Gambling is something I’ve never been able to control. I’ll play till the last dollar is gone and then apologize to the valet for not having money to tip. Maybe I love it so much because I come from a family of gamblers. As long as I can remember my parents would play poker with my aunts and uncles every Friday night. It became the highlight of my week. They’d come over with their kids and while they gambled, we kids would have fun. You know, the good kind of fun like before there were video games and VCR’s and computers. We’d have water drinking contests, give each other Indian burns and tell spooky stories. Then there were the board games; Scrabble, Monopoly, Risk, Bingo. We stay up late till we hit the silly hour when you get giddy and laugh at anything, a burp, a fart, a booger joke. We’d laugh till we peed our pants and then we’d fall asleep, exhausted.

My father’s family lived in Michigan. Every summer we’d drive across the country to visit them but the first stop of the trip was always Reno. My mother would buy my sister and me some hamburgers and comic books and leave us in the Greyhound bus station while she and my father went off to gamble. It wasn’t as dangerous as it sounds. It was safer back then, I guess, to leave a six year old alone in a bus station. Anyway, we’d sit on orange plastic furniture and eat our bus station burgers. And while my sister read ‘Betty and Veronica,’ I’d wander off to watch cowboys play the slot machines in the bus station lobby.

Once I made friends with one of the cowboys. He was tall, of course, to a six year old, everybody was tall. But at the treetop top of this beanpole of a man was a huge white cowboy hat that he had tilted back on his head to leave breathing room for his large hooked nose. He smiled a lot and paid attention to me, so I stuck around. He was playing a silver dollar machine and I stood next to him and watched, reciting Hail Mary’s to help him win. It was a huge shiny machine with three windows with rotating pictures of a bell, cherries, a plum and an orange. Then there was this black bar that said Jackpot. You wanted to get three of those. On the side of the machine was a long silver handle with a black knob at the top. The cowboy would give that knob a white knuckle grab and pull it down, like he was yanking the horns of a runaway bull. Gears would grind and click, click, click, the fruit would appear in the window and if I prayed hard enough, silver dollars would come clanking out an opening in the bottom and fall into a metal tray. And every time he won, the cowboy would look down at me grin this wide toothy smile and tell me to keep on praying, it was working. I’d pray even harder wishing I had brought my rosary beads with me for that extra prayer power boost. Me and the cowboy were partners. Bells were ringing, coins were clanging. God, I wanted to reach up and pull that handle then stick my hand out and feel the weight of those cold silver dollars as they tumbled down into it.

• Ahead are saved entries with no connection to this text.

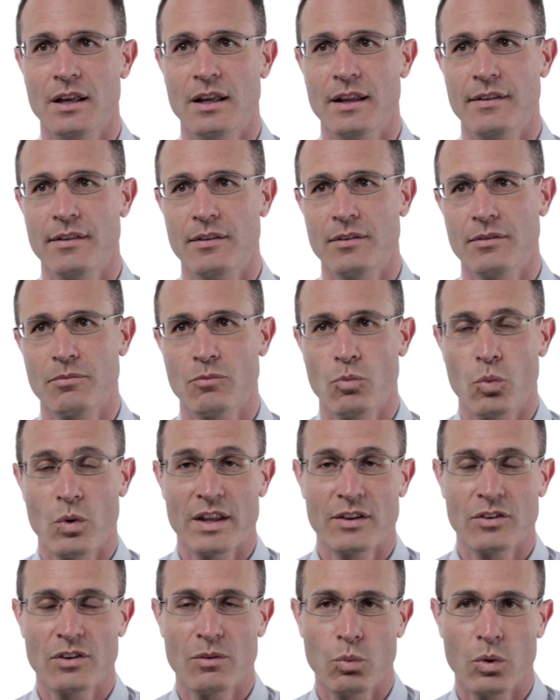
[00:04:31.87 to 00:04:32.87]
And
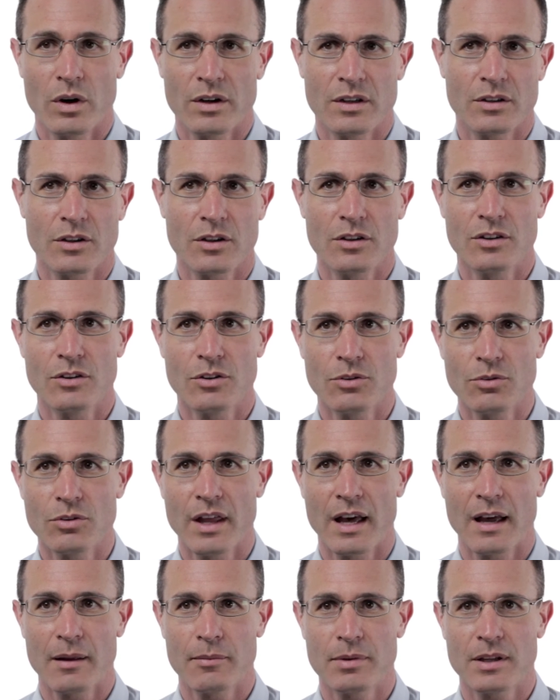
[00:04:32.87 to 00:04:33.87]
ways one can do
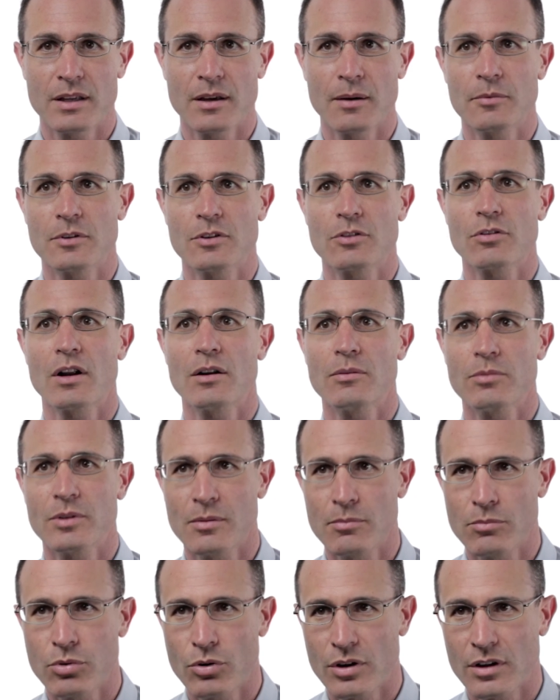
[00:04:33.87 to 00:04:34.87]
that become incredibly
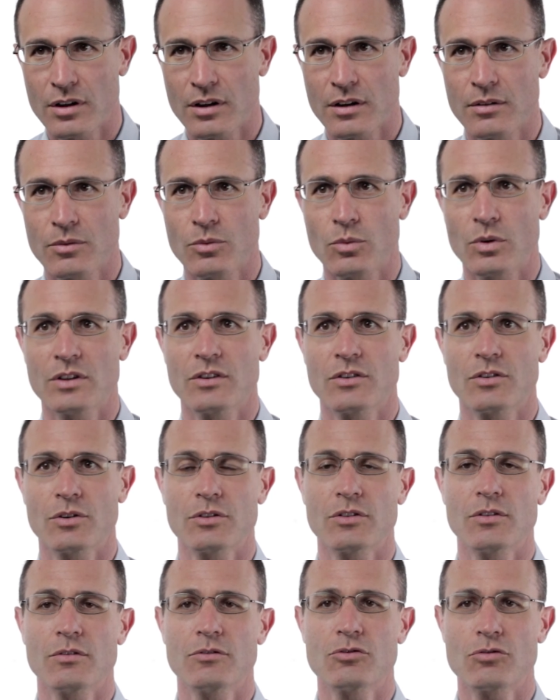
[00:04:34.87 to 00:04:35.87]
important, what
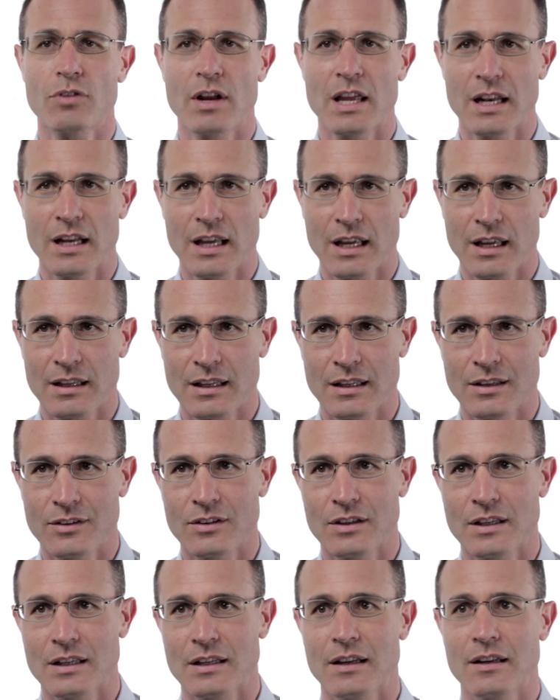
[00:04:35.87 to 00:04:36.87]
sorts of training
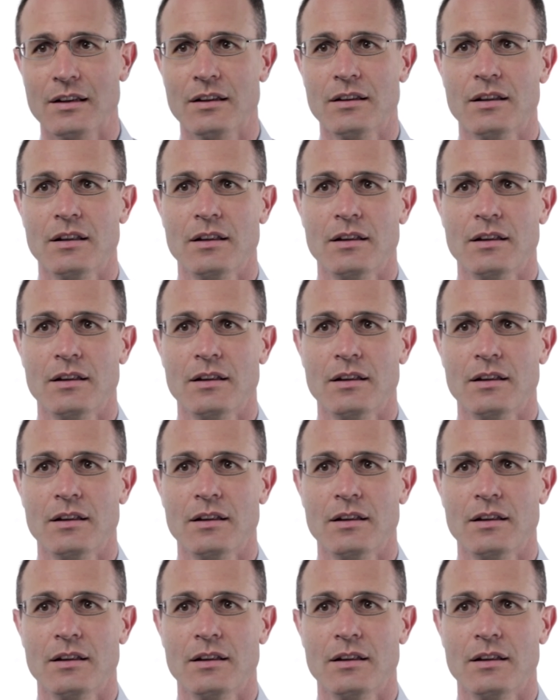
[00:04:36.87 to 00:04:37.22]
is needed.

When my mother came back to check on us, she yanked me away from my cowboy. She didn’t even let me keep the silver dollar he gave me as thanks for all my prayers. I resented my mother for pulling me away from my cowboy and my slot machine. I looked forward to the day when I’d be old enough to gamble too.

I gamble now but I don’t shop. I’m not one of those women who loves to roam the malls and boutiquey streets and buy clothes. I think the last time I went shopping was over a year ago. Well, maybe a month ago. It’s too confusing. There’s all these clothes and you have to take off your clothes and try them on, and some don’t fit, and some do, and the ones you like, they don’t have your size, and there’s no salesgirl around to help when you need it and when you don’t need it, she’s there bugging you with that fake smile and too cheery voice. To me, it’s just not worth the hassle. My husband says I’m the first woman he’s doesn’t mind going shopping with. Yeah, ‘cause it’s only once a year. And when I do go I just run into a store, quickly look around and end up buying whatever the mannequin is wearing. It looks good on her, she seems happy, that’s enough.

So I’m not a shopper. I’m a gambler. Last week my best friend paid five hundred dollars for a pair of Christian Louboutin shoes. I put five hundred dollars into a video poker machine at an Indian casino. And I don’t regret it. Not one bit.